Task to complete:
Each line of the data must be given back verbatim, with pictures removed.
** Records provided follows **
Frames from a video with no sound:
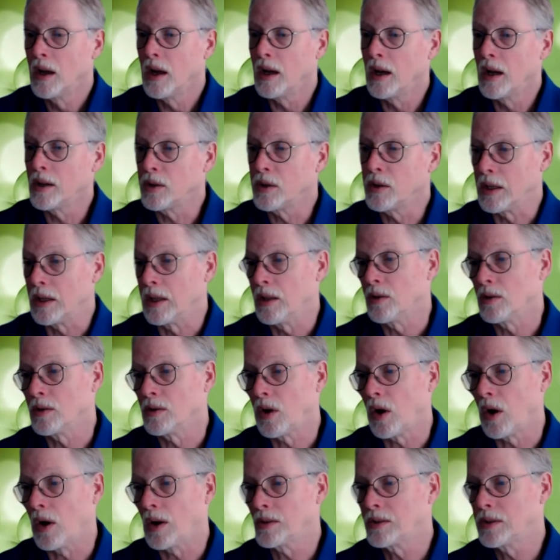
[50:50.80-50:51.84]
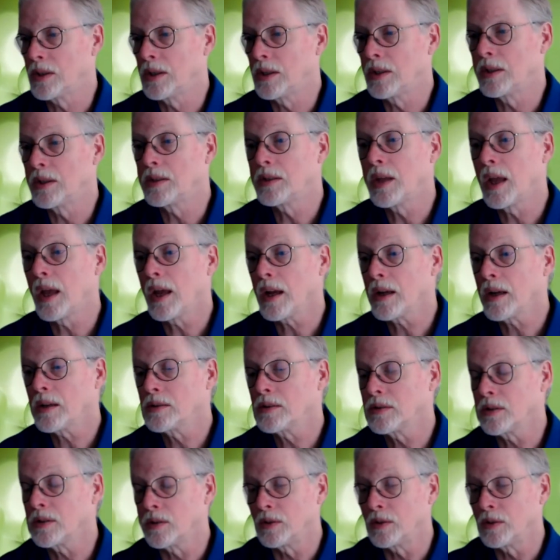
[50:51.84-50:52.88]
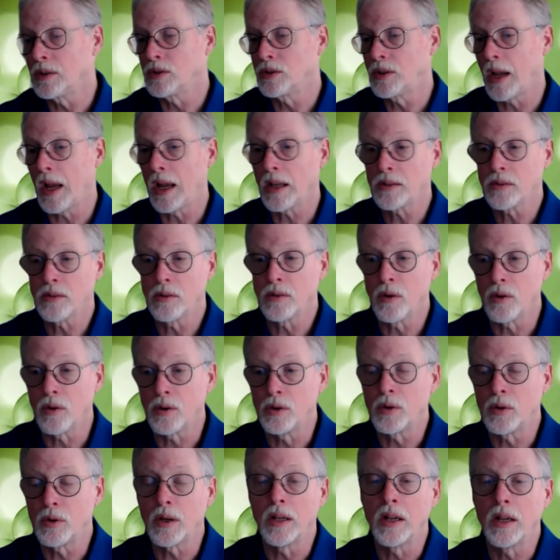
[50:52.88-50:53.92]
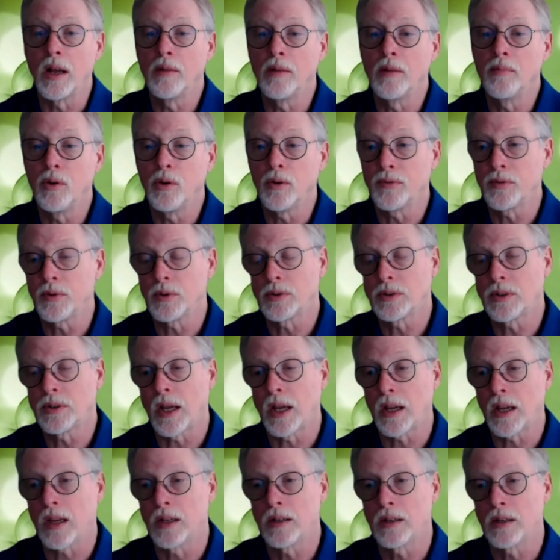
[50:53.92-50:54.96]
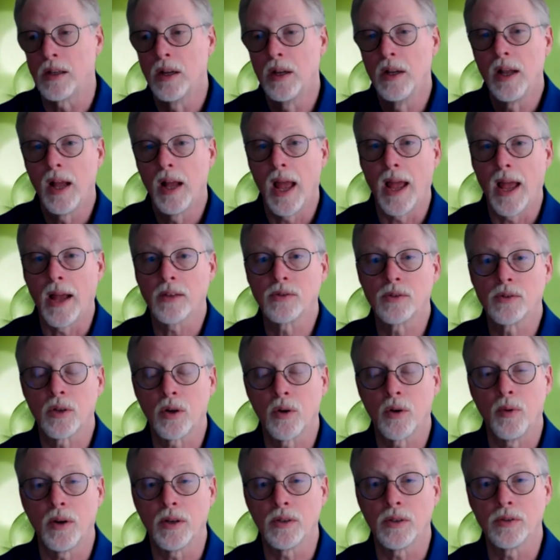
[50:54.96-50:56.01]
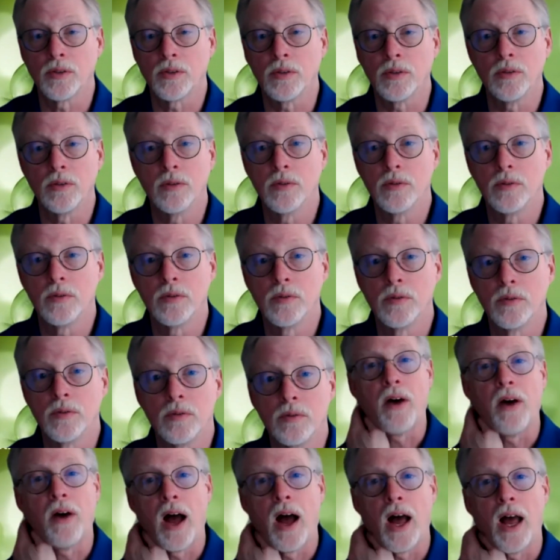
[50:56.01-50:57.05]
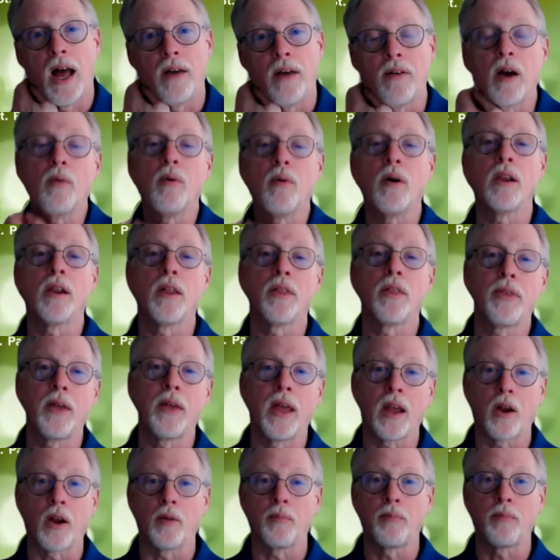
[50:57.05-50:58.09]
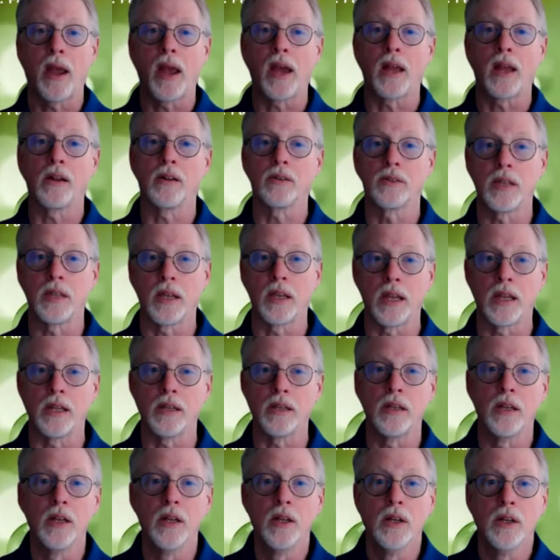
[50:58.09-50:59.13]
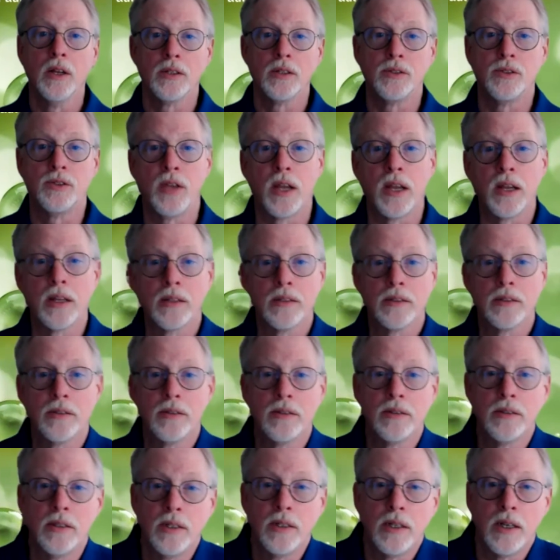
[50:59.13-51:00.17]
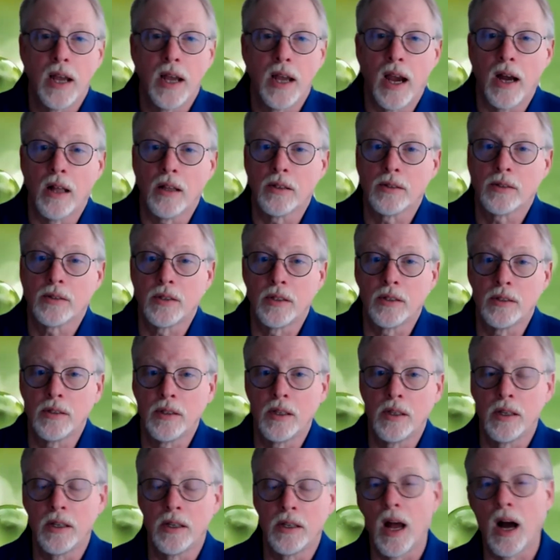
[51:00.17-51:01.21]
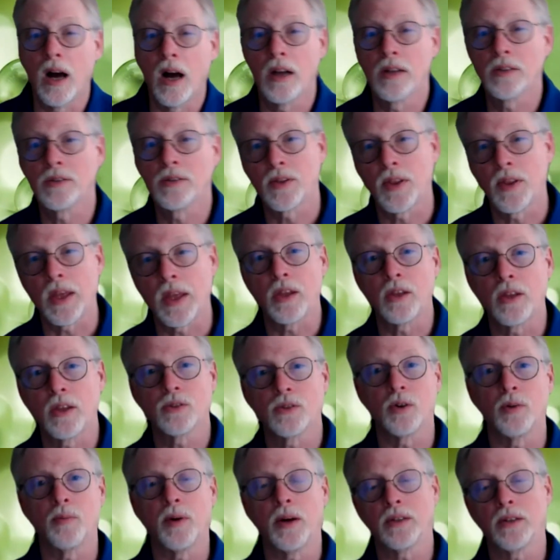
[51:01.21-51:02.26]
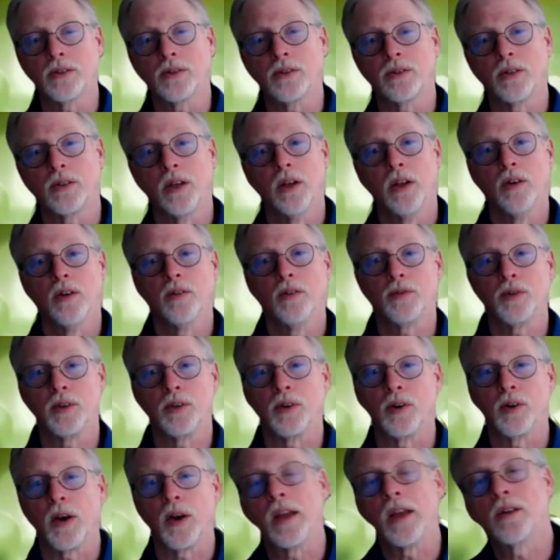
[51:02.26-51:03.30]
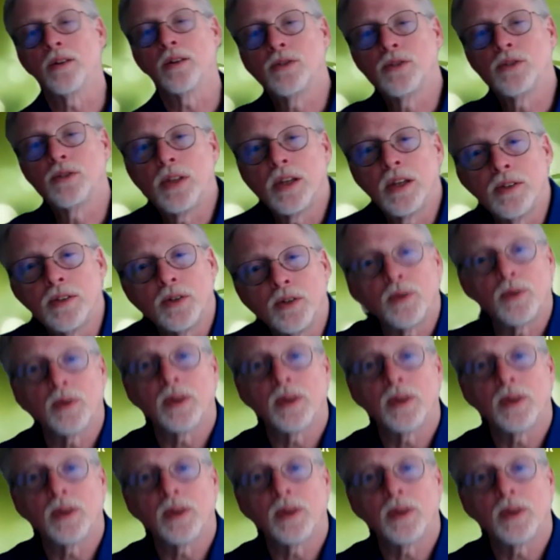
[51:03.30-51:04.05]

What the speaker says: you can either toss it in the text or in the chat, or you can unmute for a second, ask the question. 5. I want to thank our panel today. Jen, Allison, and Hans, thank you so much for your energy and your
** End of Records provided **
Problem solution:
Frames from a video with no sound:
[50:50.80-50:51.84]
[50:51.84-50:52.88]
[50:52.88-50:53.92]
[50:53.92-50:54.96]
[50:54.96-50:56.01]
[50:56.01-50:57.05]
[50:57.05-50:58.09]
[50:58.09-50:59.13]
[50:59.13-51:00.17]
[51:00.17-51:01.21]
[51:01.21-51:02.26]
[51:02.26-51:03.30]
[51:03.30-51:04.05]

What the speaker says: you can either toss it in the text or in the chat, or you can unmute for a second, ask the question. 5. I want to thank our panel today. Jen, Allison, and Hans, thank you so much for your energy and your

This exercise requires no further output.